WHAT NEEDS TO BE DONE: Set each entry down exactly as written.

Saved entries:
★ ★ ★

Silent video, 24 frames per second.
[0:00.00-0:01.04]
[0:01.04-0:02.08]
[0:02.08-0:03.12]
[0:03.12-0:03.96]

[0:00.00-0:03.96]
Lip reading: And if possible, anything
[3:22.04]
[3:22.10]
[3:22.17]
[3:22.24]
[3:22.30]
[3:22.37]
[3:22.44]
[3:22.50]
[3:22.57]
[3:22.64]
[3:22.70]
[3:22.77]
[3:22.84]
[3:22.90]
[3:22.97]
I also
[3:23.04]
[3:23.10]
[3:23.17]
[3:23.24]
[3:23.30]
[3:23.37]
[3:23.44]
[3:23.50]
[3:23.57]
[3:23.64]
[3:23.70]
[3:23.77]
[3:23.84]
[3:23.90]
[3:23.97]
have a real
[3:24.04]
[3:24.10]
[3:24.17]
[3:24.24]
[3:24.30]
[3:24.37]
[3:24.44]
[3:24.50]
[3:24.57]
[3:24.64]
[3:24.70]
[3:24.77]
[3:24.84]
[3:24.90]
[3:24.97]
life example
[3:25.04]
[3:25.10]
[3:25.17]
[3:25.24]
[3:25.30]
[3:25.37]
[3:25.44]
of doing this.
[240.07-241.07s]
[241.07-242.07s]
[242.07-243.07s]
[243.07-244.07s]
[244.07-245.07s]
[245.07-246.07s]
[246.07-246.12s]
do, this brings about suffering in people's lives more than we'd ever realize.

★ ★ ★

SOLUTION TO THIS EXERCISE:
Silent video, 24 frames per second.
[0:00.00-0:01.04]
[0:01.04-0:02.08]
[0:02.08-0:03.12]
[0:03.12-0:03.96]

[0:00.00-0:03.96]
Lip reading: And if possible, anything
[3:22.04]
[3:22.10]
[3:22.17]
[3:22.24]
[3:22.30]
[3:22.37]
[3:22.44]
[3:22.50]
[3:22.57]
[3:22.64]
[3:22.70]
[3:22.77]
[3:22.84]
[3:22.90]
[3:22.97]
I also
[3:23.04]
[3:23.10]
[3:23.17]
[3:23.24]
[3:23.30]
[3:23.37]
[3:23.44]
[3:23.50]
[3:23.57]
[3:23.64]
[3:23.70]
[3:23.77]
[3:23.84]
[3:23.90]
[3:23.97]
have a real
[3:24.04]
[3:24.10]
[3:24.17]
[3:24.24]
[3:24.30]
[3:24.37]
[3:24.44]
[3:24.50]
[3:24.57]
[3:24.64]
[3:24.70]
[3:24.77]
[3:24.84]
[3:24.90]
[3:24.97]
life example
[3:25.04]
[3:25.10]
[3:25.17]
[3:25.24]
[3:25.30]
[3:25.37]
[3:25.44]
of doing this.
[240.07-241.07s]
[241.07-242.07s]
[242.07-243.07s]
[243.07-244.07s]
[244.07-245.07s]
[245.07-246.07s]
[246.07-246.12s]
do, this brings about suffering in people's lives more than we'd ever realize.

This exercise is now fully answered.